======== Available data
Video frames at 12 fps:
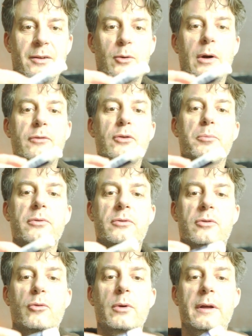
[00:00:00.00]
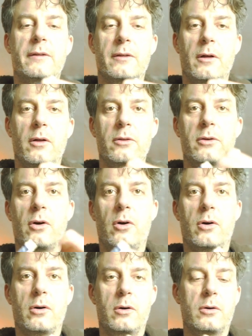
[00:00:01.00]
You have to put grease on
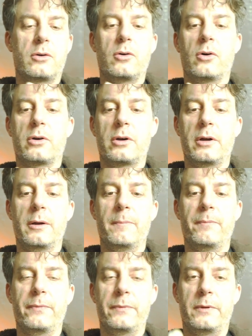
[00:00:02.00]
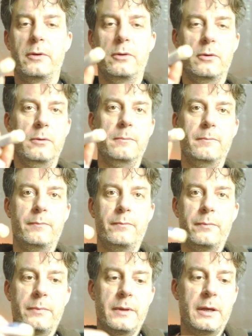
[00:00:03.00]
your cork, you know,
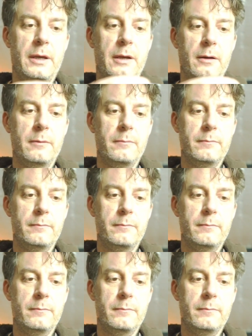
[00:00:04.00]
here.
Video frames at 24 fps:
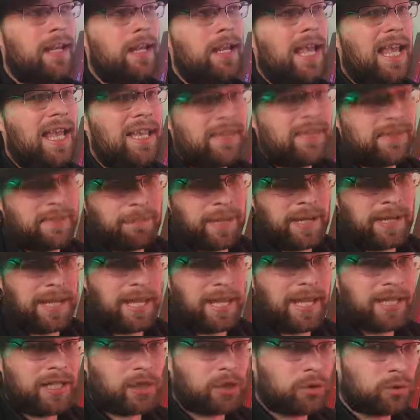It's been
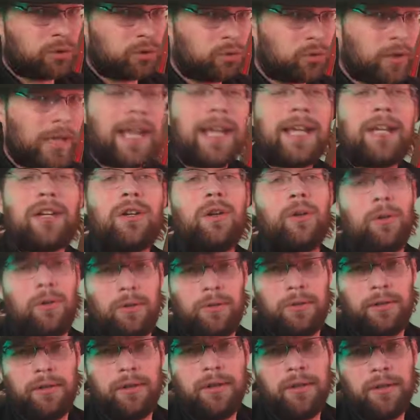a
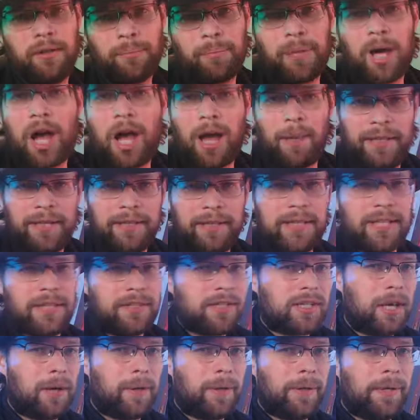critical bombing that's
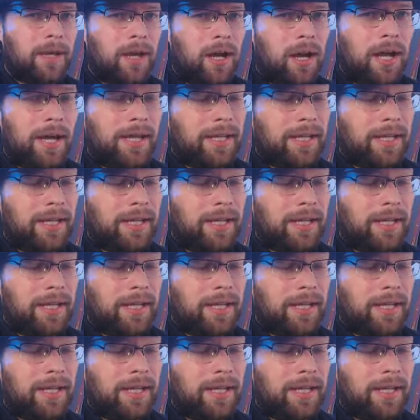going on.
================
* [Work instruction] Take every entry above and transcribe it exactly, with no pictures in the copy.

* [Finished exercise]
Video frames at 12 fps:
[00:00:00.00]
[00:00:01.00]
You have to put grease on
[00:00:02.00]
[00:00:03.00]
your cork, you know,
[00:00:04.00]
here.
Video frames at 24 fps:
It's been
a
critical bombing that's
going on.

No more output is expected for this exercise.